Is development to a higher stage possible?
Many patients remain permanently in a certain stage, a development into a higher stage is not inevitable, but can occur - especially from stage I to stage II. For a development from stage II to stage III, a significant weight gain is usually necessary, which usually has other causes than lipoedema (poor diet, reduced metabolism, lack of physical activity).
Only in stage III can an attempt be made to have the costs of an operation (liposuction) reimbursed by the statutory health insurance fund - provided certain other conditions are met. Surgical treatment in stage I or II is not covered by statutory health insurance, but private health insurance can also attempt to cover the costs in these stages.

How can lipoedema be diagnosed?
In ultrasound or MRI (magnetic resonance imaging), there are no differences between the fatty tissue in lipoedema and normal fatty tissue - despite frequent claims to the contrary. In addition, the formation of nodules in the subcutaneous fatty tissue is not a sign of lipoedema - even if this can be read repeatedly on the Internet. Even the figure (external appearance) or excess weight are not mandatory criteria. The only thing that counts is the symptoms such as pain or a feeling of pressure. This is why there are also slim patients with lipoedema and overweight women without lipoedema.
How can I find out if I have lipoedema?
Whether you have lipoedema can therefore only be determined on the basis of your medical history/complaints and a physical examination. A blood test, an ultrasound or an MRI are not helpful. However, an ultrasound examination is used to rule out other causes of symptoms such as varicose veins (even if these are not visible from the outside) and is therefore an essential part of the diagnosis.

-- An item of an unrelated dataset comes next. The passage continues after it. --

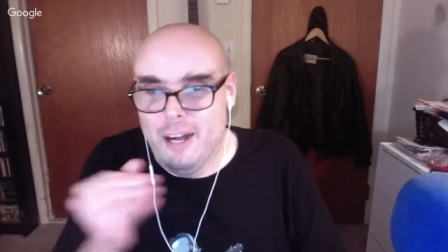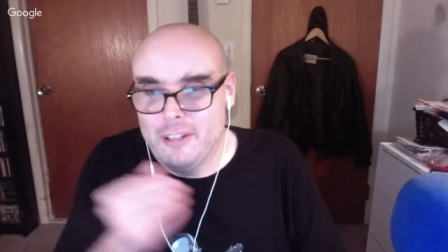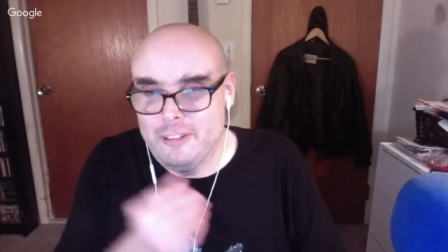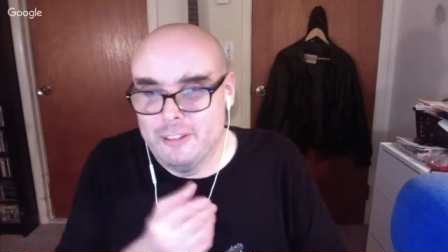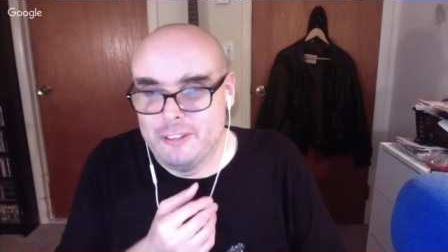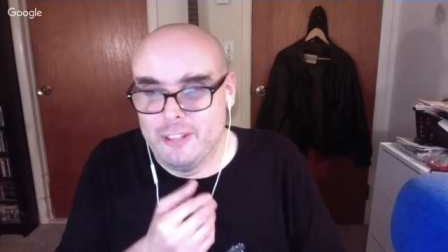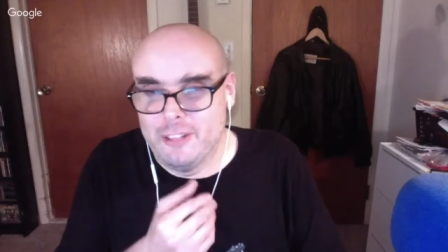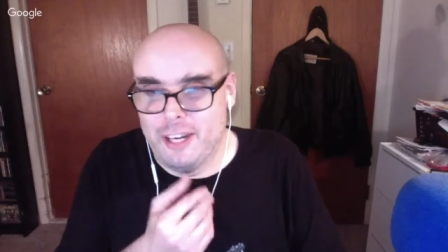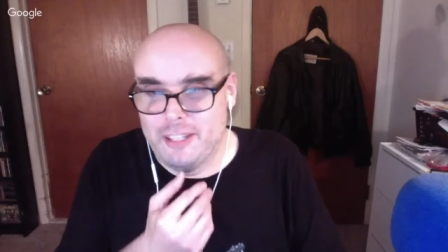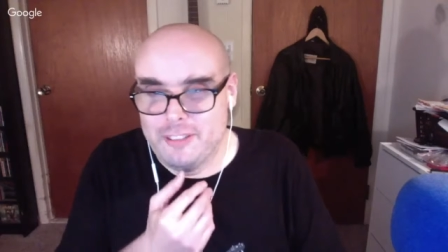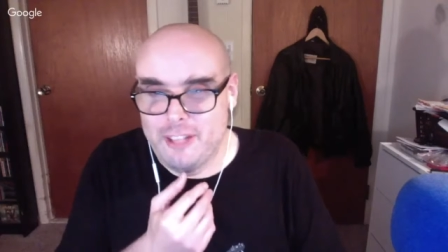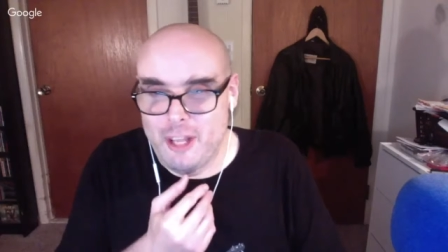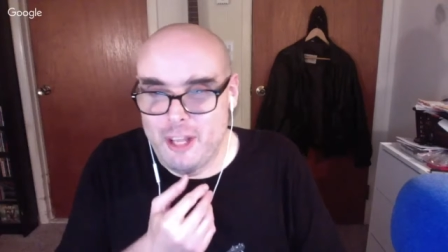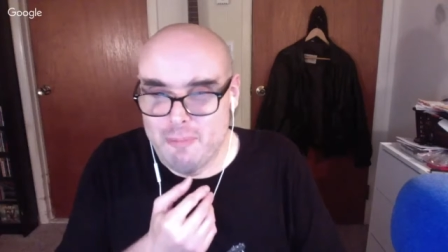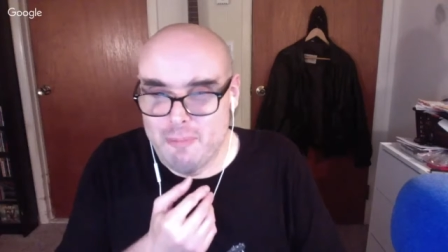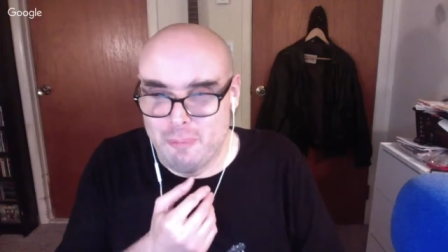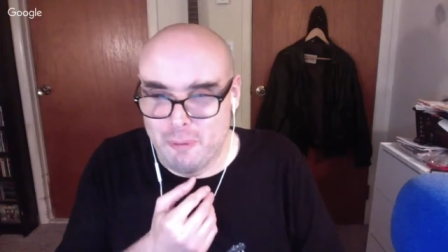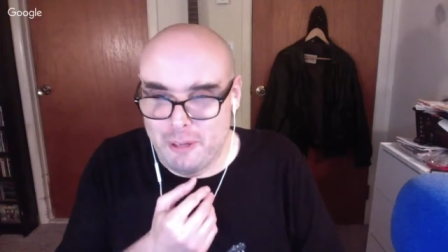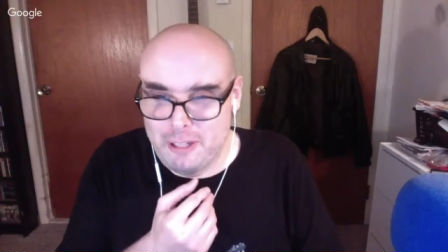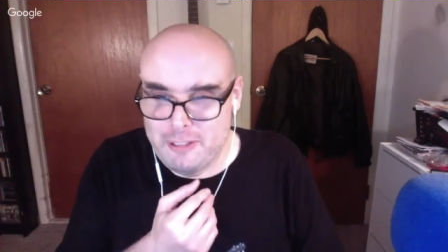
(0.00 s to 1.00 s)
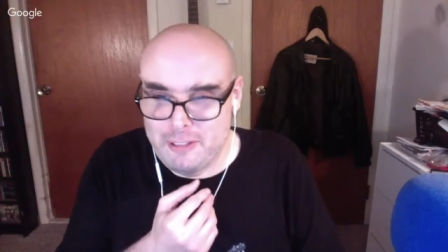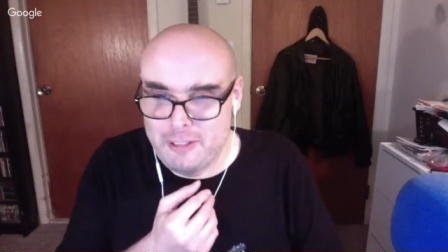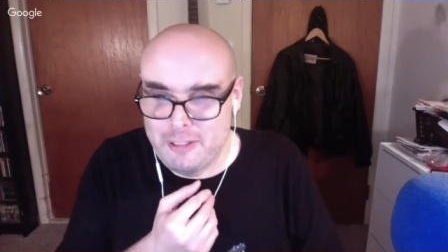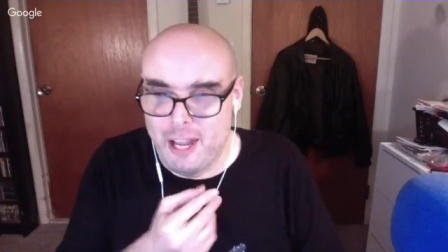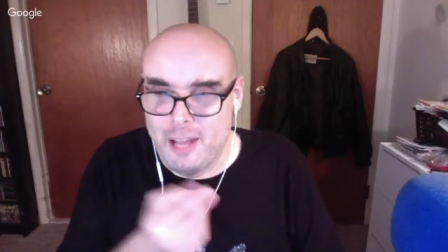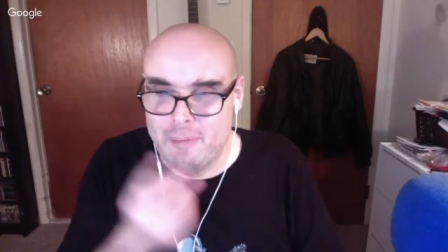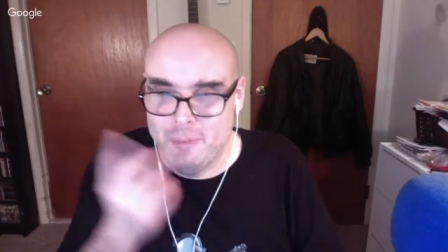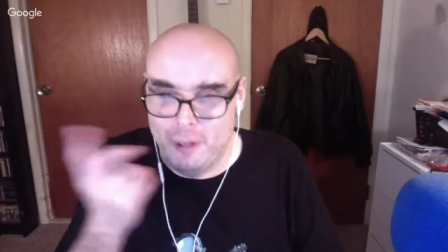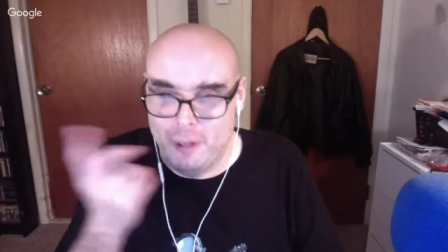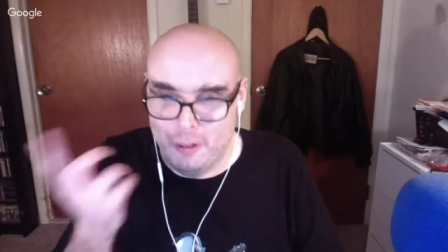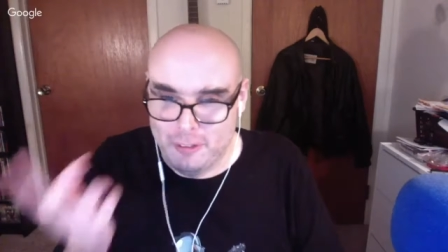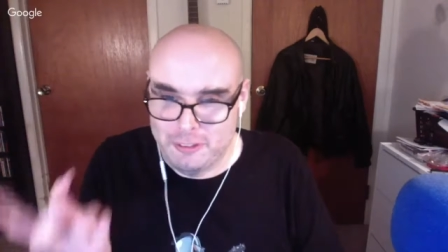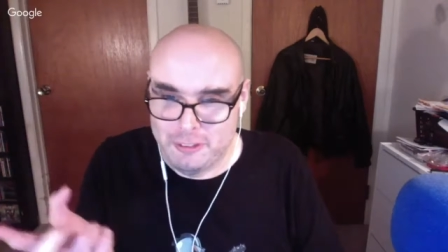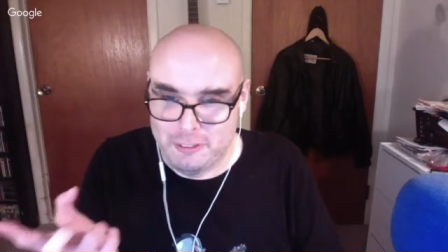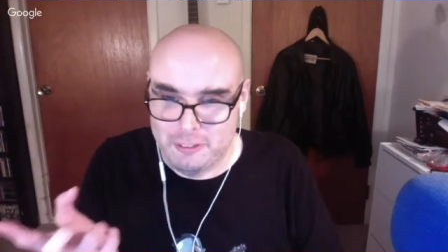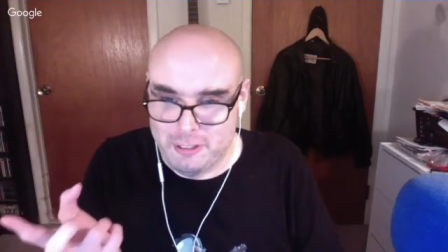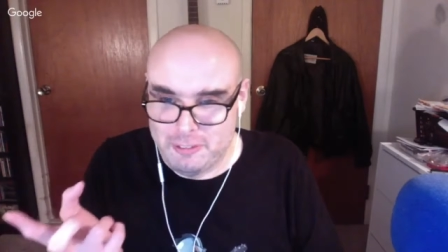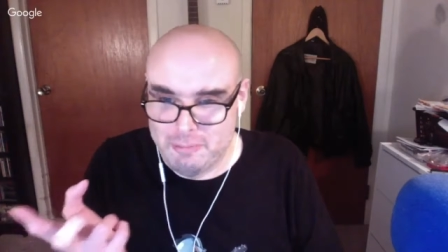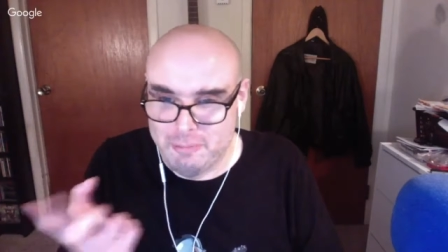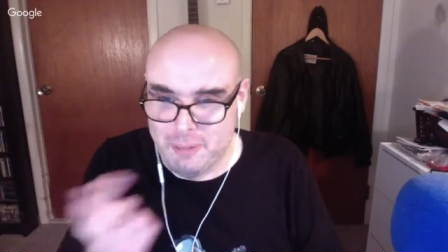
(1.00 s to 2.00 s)
to track 10, Break Time, also
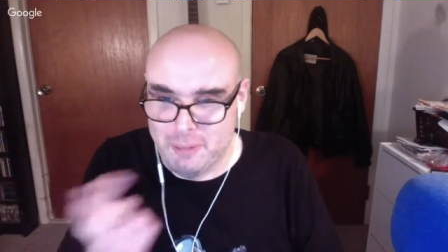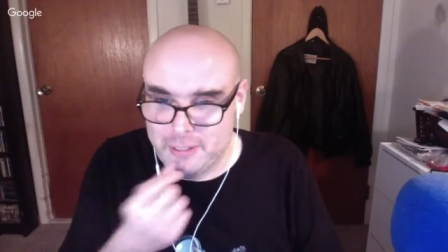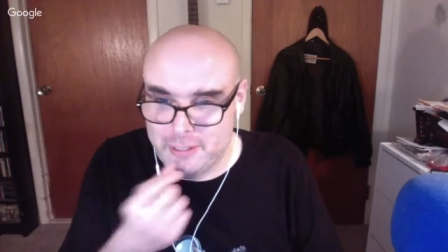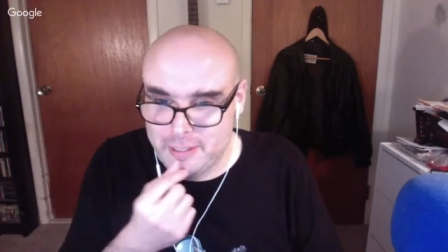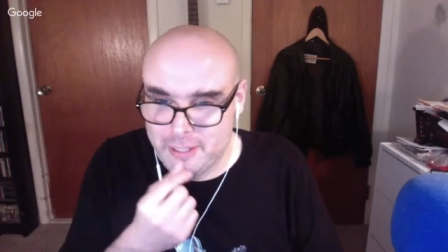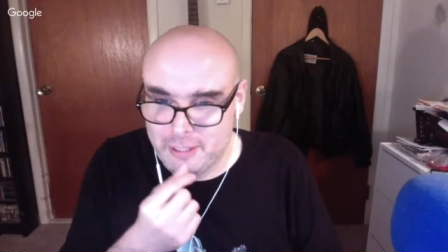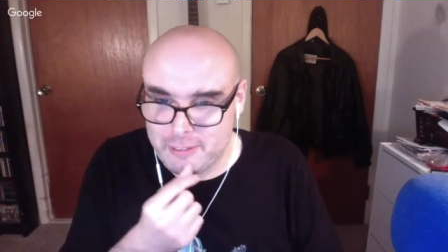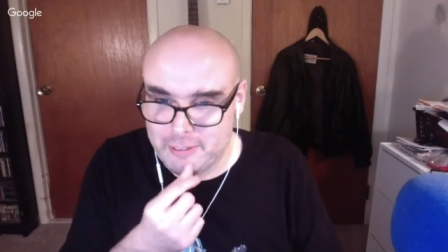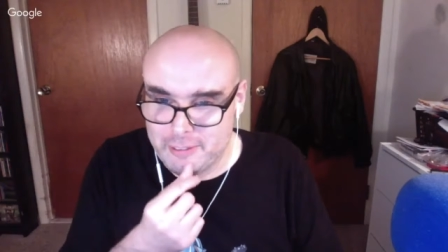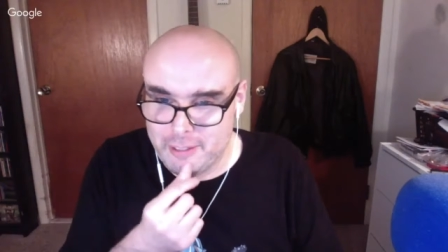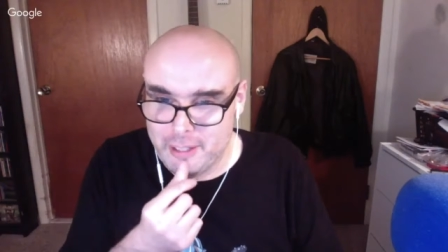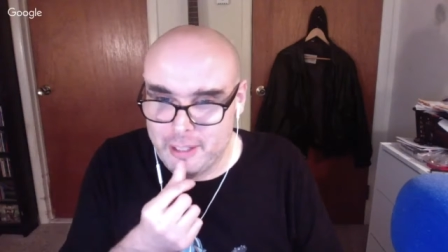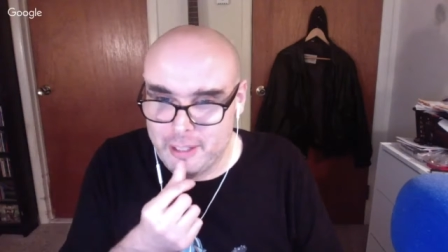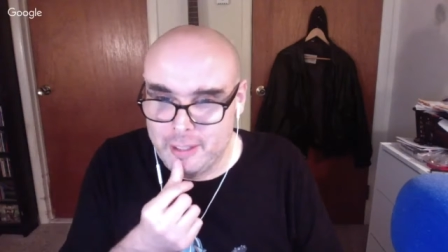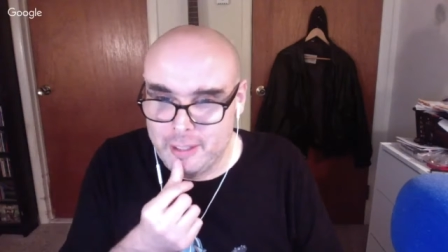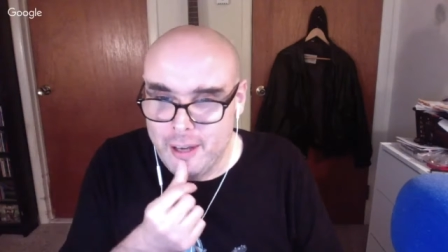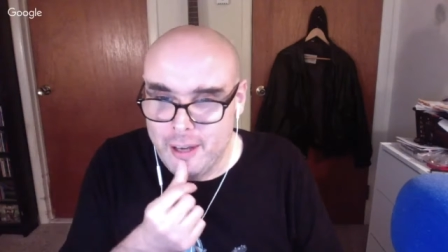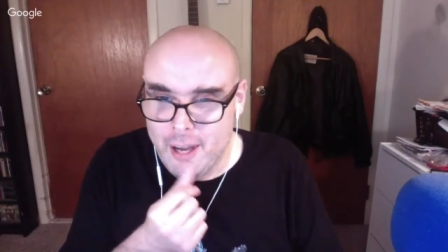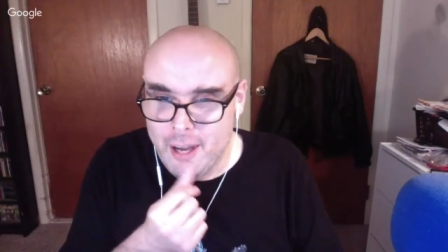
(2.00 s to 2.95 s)
written by Dick Dale.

Phlebologists (vein specialists) clarify lipoedema
For this reason, the diagnosis of lipoedema in Germany is the responsibility of phlebologists (vein specialists). Phlebologists can use ultrasound to rule out venous insufficiency and provide patients with comprehensive advice on how to proceed with lipoedema and the various treatment options (conservative or surgical). Lipoedema is always part of the phlebological congresses and research in this area is still in its infancy.
When should you see a doctor?
If you notice or suspect the signs of lipoedema described above, I recommend that you consult a phlebologist for further clarification.